In Brandenburg sind nach wie vor nur wenige Elektroautos unterwegs. Im Jahr 2025 lag der Anteil neu zugelassener E-Autos bei 17 Prozent, was unter dem bundesweiten Durchschnitt von 19 Prozent liegt. Dies ist besonders besorgniserregend, da in Schleswig-Holstein beispielsweise der Anteil an rein elektrisch betriebenen Fahrzeugen über 22 Prozent beträgt. Die Verbraucherzentrale Brandenburg sieht die Gründe für diese geringe Verbreitung in der Sorge um eingeschränkte Reichweite, hohen Fahrzeugpreisen sowie einer unzureichenden Ladeinfrastruktur.
Um die Situation zu verbessern, fordert die Verbraucherzentrale in den aktuellen Koalitionsverhandlungen zwischen SPD und CDU ein umfassendes Konzept zur Ladeinfrastruktur. Dies soll nicht nur den Ausbau der Ladepunkte umfassen, sondern auch die Verbesserung des Öffentlichen Personennahverkehrs und die Integration von Mobilitäts- und Energiekonzepten auf kommunalübergreifender Ebene. Der Pkw bleibt in vielen ländlichen Regionen wichtig für die Alltagsmobilität, sodass eine durchdachte Verkehrspolitik von zentraler Bedeutung ist.
Bundesregierung fördert den Kauf von Elektroautos
Um die Anschaffung von Elektroautos zu unterstützen, hat die Bundesregierung eine neue Kaufprämie eingeführt, die rückwirkend ab Januar 2026 gelten wird. Laut ADAC stehen dafür insgesamt rund drei Milliarden Euro zur Verfügung, um in den nächsten drei bis vier Jahren etwa 800.000 Fahrzeuge zu fördern. Die Förderhöhe reicht von mindestens 1.500 bis zu 6.000 Euro und ist abhängig vom Einkommen und der Art des Fahrzeugs.
Besonders für Neufahrzeuge der Klasse M1 mit rein batterieelektrischem Antrieb, Plug-in-Hybrid-Antrieb und Range-Extender sind Zuschüsse vorgesehen. Familien mit einem zu versteuernden Jahreseinkommen bis zu 80.000 Euro können zusätzliche Förderungen erhalten. Bei einem Jahreseinkommen unter 60.000 Euro gibt es zudem einen Aufschlag von bis zu 2.000 Euro. Die minimale Haltedauer für die geförderten Fahrzeuge beträgt drei Jahre.
Umfassende Ziele der neuen Förderprogramme
Bundesumweltminister Carsten Schneider sieht in der Elektromobilität einen „Hoffnungsträger“ für den Klimaschutz und unterstützt die Automobilindustrie sowie Familien. Die neuen Fördermaßnahmen gelten sowohl für den Kauf als auch für das Leasing von Fahrzeugen.
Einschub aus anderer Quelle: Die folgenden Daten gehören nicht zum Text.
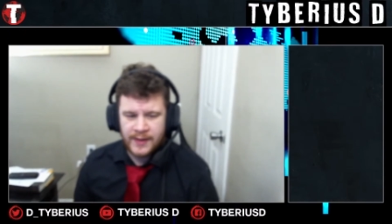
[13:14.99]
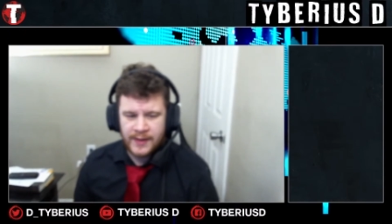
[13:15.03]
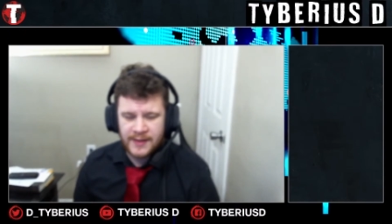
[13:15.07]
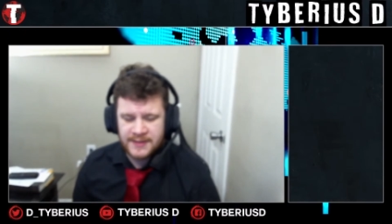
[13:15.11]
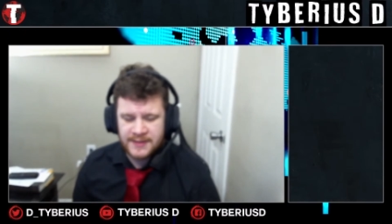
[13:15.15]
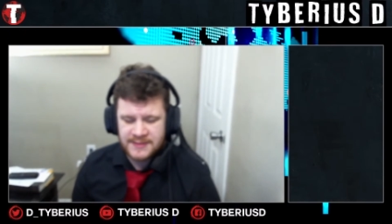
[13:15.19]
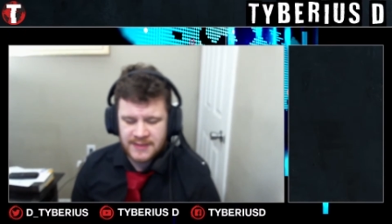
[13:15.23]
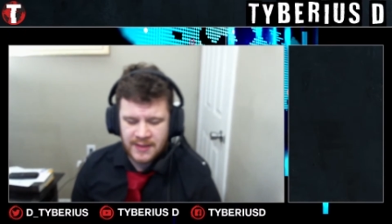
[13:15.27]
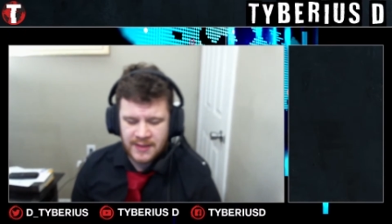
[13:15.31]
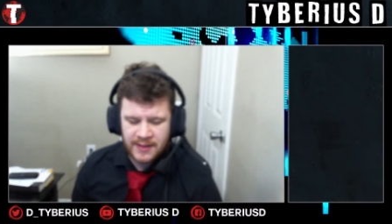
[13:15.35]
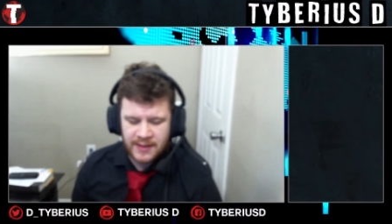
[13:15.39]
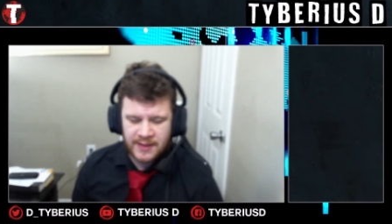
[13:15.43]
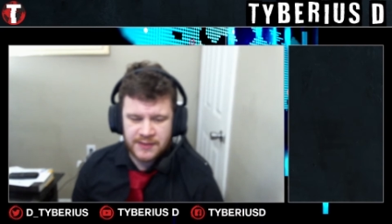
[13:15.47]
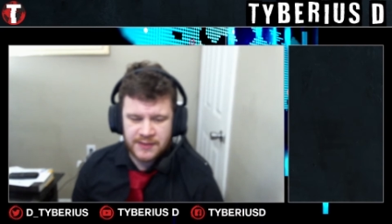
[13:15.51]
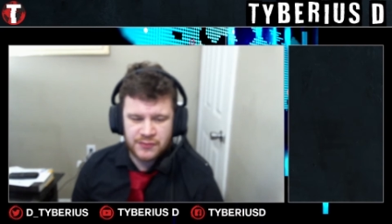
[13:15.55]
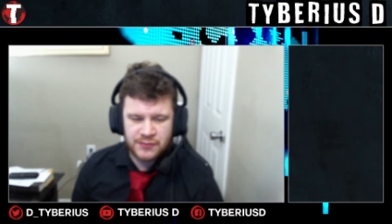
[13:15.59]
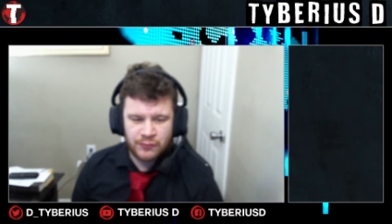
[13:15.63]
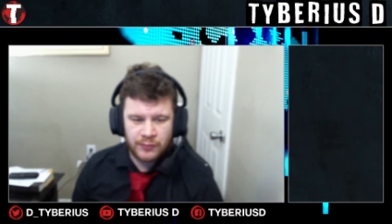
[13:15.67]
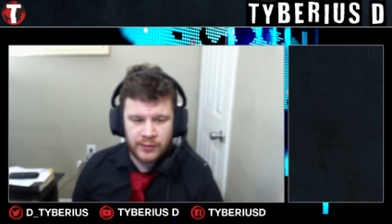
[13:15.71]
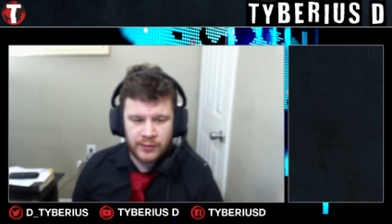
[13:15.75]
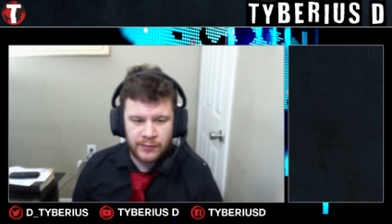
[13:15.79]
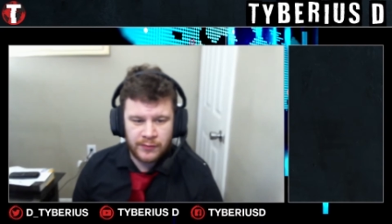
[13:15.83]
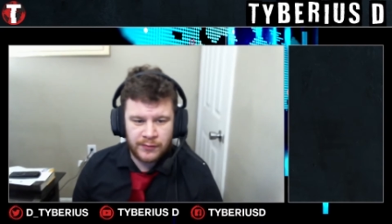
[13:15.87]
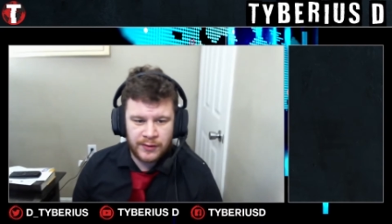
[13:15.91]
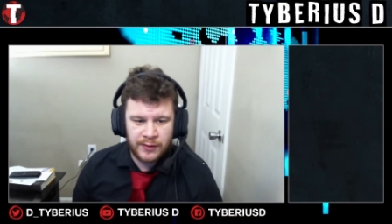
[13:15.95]
is that it's
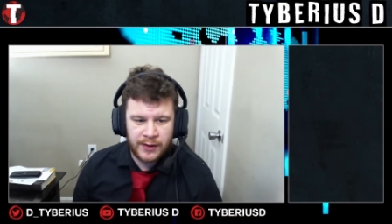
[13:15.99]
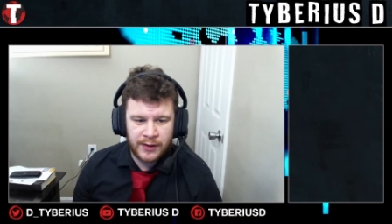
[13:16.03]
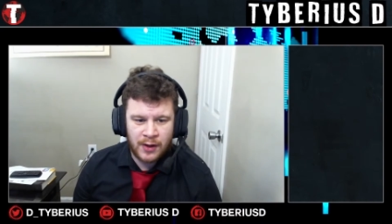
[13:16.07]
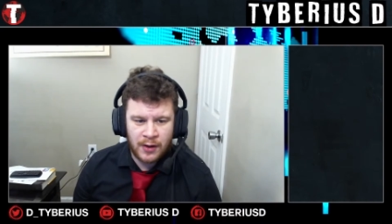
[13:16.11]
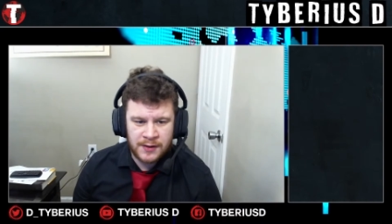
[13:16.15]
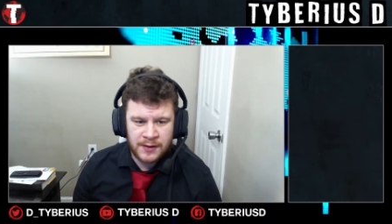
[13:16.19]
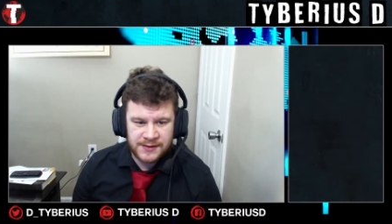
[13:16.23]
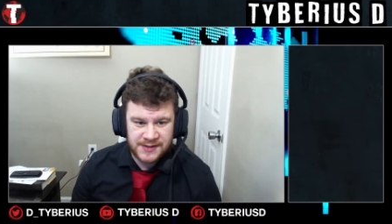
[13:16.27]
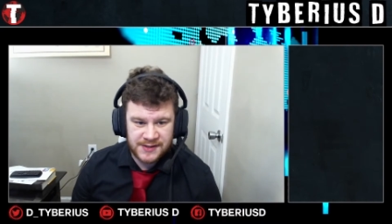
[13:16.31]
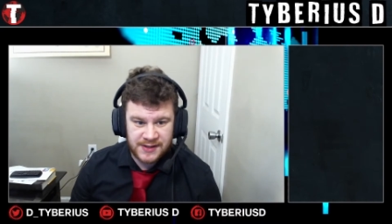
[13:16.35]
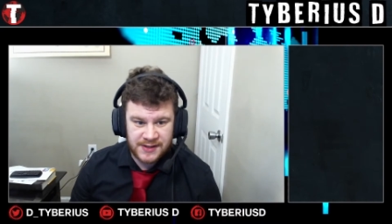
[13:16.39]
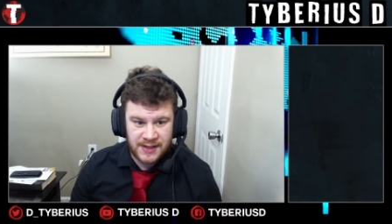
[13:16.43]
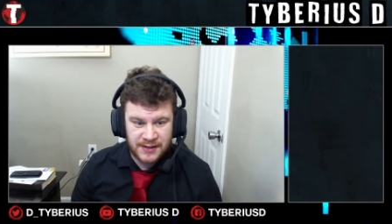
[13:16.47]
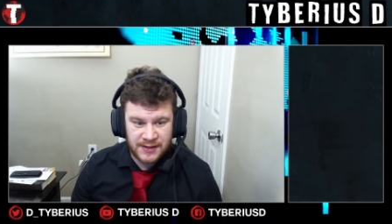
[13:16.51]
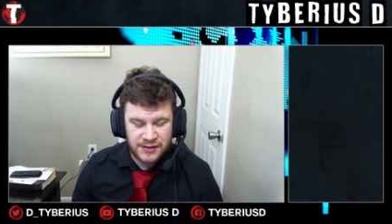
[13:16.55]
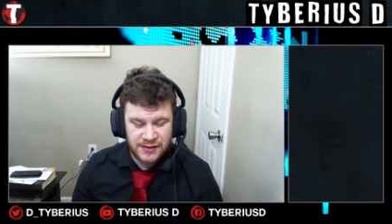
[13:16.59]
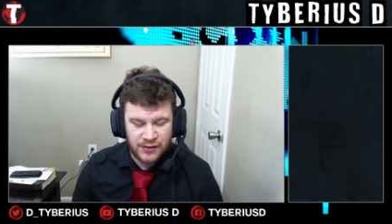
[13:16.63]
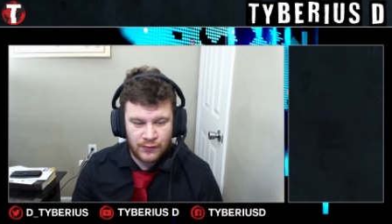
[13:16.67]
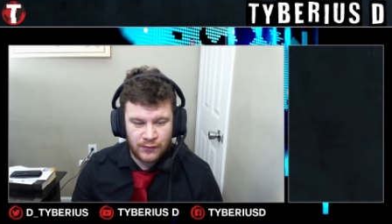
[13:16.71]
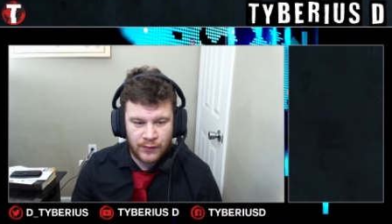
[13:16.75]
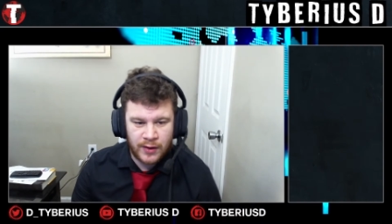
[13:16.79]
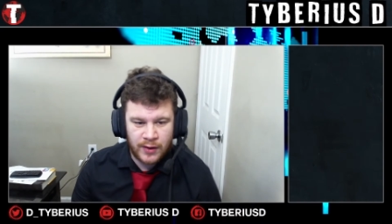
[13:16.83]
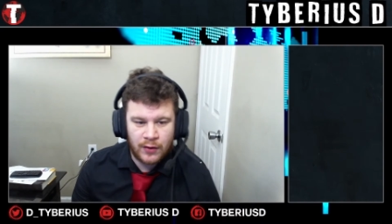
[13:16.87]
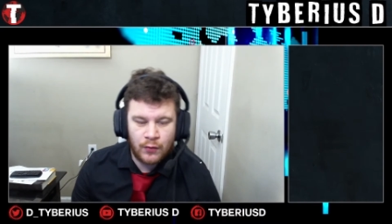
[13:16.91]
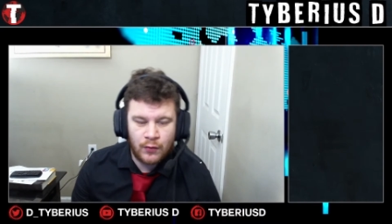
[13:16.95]
really, really hard to connect to
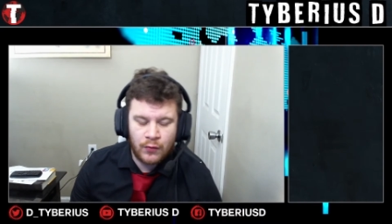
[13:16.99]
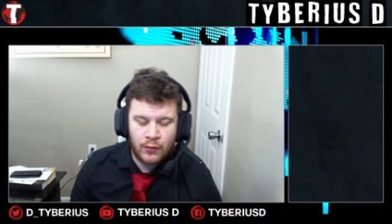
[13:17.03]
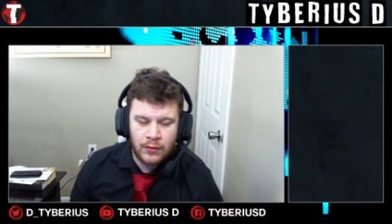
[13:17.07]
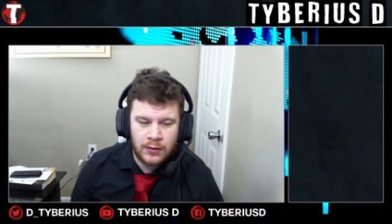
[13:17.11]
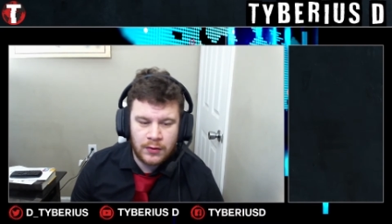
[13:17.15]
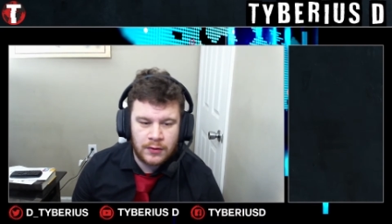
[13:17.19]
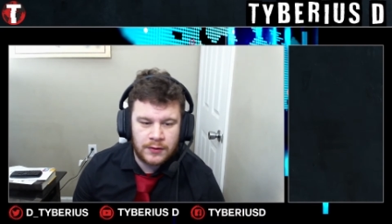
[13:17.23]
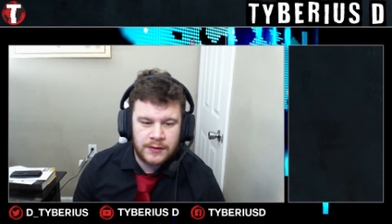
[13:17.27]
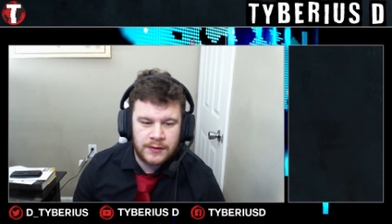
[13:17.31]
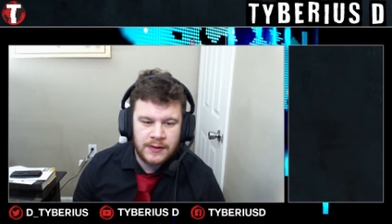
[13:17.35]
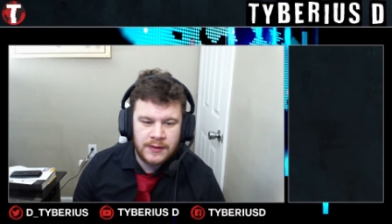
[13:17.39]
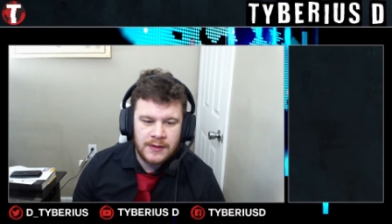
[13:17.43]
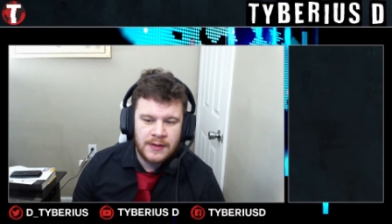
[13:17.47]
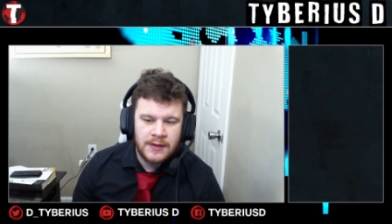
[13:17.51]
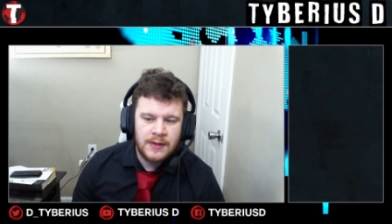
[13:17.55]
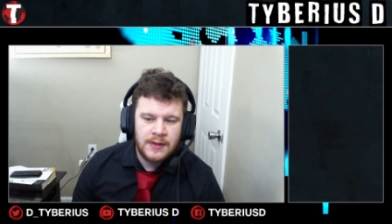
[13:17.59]
the wider world.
Die Antragstellung wird voraussichtlich ab Mai 2026 möglich sein. Für einen effektiven and nachhaltigen Ausbau der Elektromobilität ist es entscheidend, dass die Bürger Vertrauen in die technische Ausstattung und die Verfügbarkeit von Ladeinfrastrukturen haben.
Mit den geplanten Maßnahmen hoffen die politischen Verantwortlichen, dass 2026 das Jahr des Durchbruchs für die Elektromobilität wird. Die Anforderungen an die automobile Neuausrichtung sind hoch, und nur durch ein gemeinsames Vorgehen aller Akteure kann die Akzeptanz und Verbreitung von Elektrofahrzeugen nachhaltig gefördert werden. Die Verbraucherzentrale verlangt daher, dass CDU und SPD im Koalitionsvertrag verbindliche Ziele für ein kommunenübergreifendes Konzept zur Mobilität sowie für die Verbesserung der Infrastruktur festlegen.
Zusammenfassend zeigt sich, dass die Verbesserung der Ladeinfrastruktur und die staatliche Förderungen essentielle Schritte sind, um die Verbreitung von Elektrofahrzeugen in Brandenburg und darüber hinaus voranzutreiben. Während die Herausforderung groß bleibt, sind sowohl die politischen als auch die finanziellen Rahmenbedingungen nun klar umrissen.